Con el 100 % de los precintos contados, Gingrich ganó con el 40 % de los votos, seguido por Mitt Romney (28 %), Rick Santorum (17 %), Ron Paul (13 %) y Herman Cain (1 %). Las preferencias de los votantes se mantuvieron estables en los 46 condados del estado y Gingrich fue triunfador en 43 de ellos; solo perdió ante Romney en los condados costeros de Beaufort y Charleston y en Richland, donde está situada la capital, Columbia, lo que muestra la influencia del respaldo a Romney del establishment republicano y es quizás el único aspecto favorable que el ex gobernador de Massachussets puede presentar de los resultados de la votación.

Gingrich ofreció una demostración de fuerza que le permite continuar la batalla por la nominación e intentar consolidarse como la alternativa republicana a Romney si consigue una buena votación en las primarias de Florida el 31 de enero próximo. Fue ayudado por el hecho de que quedaban solo cuatro aspirantes.

En South Carolina los social conservadores, los evangélicos fundamentalistas blancos y algunas fuerzas del Tea Party, luego que Rick Perry retirara su aspiración, lograron articular a última hora un remedo de frente unido para apoyar a Gingrich, marginando a los dos restantes aspirantes "antiestablishment": Santorum y Paul.

Los conservadores y fundamentalistas constituyeron, como es tradición en South Carolina, más de las dos terceras partes de los votantes y de ellos obtuvo Gingrich prácticamente la absoluta mayoría de la votación a su favor; 40 % del voto evangélico vs. 20 % Romney; 50 % de los que afirmaron era importante que el candidato compartiera sus creencias religiosas vs. 20 % por Romney. Sin embargo, el 25 % de los votantes que se declararon de filiación política independiente votaron con menor diferencia: 30 % eligieron a Gingrich, 25 % a Romney y 25 % a Paul. De paso, Gingrich le propinó una soberana derrota a la gobernadora Nikki Haley, una figura de influencia entre los Tea Party, que apoyó fuertemente a Romney y no pudo lograr que este triunfara en la mayor parte de las áreas donde concentra su fuerza, lo que es una muestra de la desarticulación entre los grupos del Tea Party.

Santorum ocupó un distante tercer lugar en la votación; no pudo ganar ningún condado; y tampoco superó a Romney en la preferencia de los votantes conservadores sociales o del Tea Party. Resultados que poco ayudan a su objetivo de usar la primaria de South Carolina como un trampolín para mejores desempeños en las de Florida y siguientes. A pesar de haber anunciado la decisión de dar la batalla en Florida y después en Arizona, sus perspectivas son cada vez más tenues. Posiblemente Florida diga la última palabra en cuanto a sus aspiraciones futuras.

En cuanto a Paul, ya ha dejado ver que no piensa gastar sus escasos recursos en Florida y ha puesto la mira en el más modesto estado de Nevada, reconociendo indirectamente que abandona de hecho la puja por la nominación republicana.

Ahora el campo de batalla se traslada a Florida donde se llevará a cabo la próxima primaria el 31 de enero.
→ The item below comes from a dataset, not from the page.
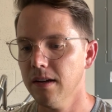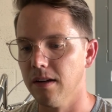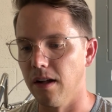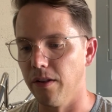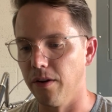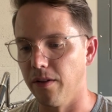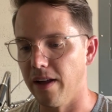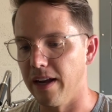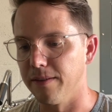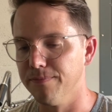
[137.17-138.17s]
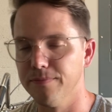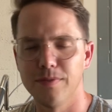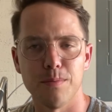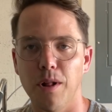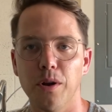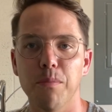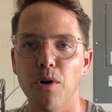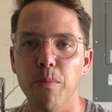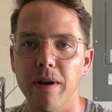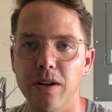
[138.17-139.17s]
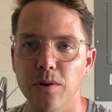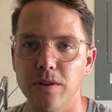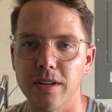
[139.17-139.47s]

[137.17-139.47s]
a little small little propane torch.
La experiencia de South Carolina no se repetirá en Florida, un estado, aunque también sureño, con el 70 % más de territorio y cuatro veces más población, de una demografía política bien distinta, que requiere mayor organización y mucho más dinero para hacer la campaña.

Fatalmente, habrá un triunfador entre los tres candidatos restantes: Romney, Gingrich y Santorum, pero lo más que puede esperarse de este próximo evento es que uno de los tres anuncie su retiro de la contienda y, las circunstancias indican que, en ese caso, sería Santorum. Eso nos dejaría no con dos elefantes sino con dos conejos.

(*) Fue Jefe de la Sección de Intereses de Cuba en Washington entre 1977-1989 y Viceministro de Relaciones Exteriores.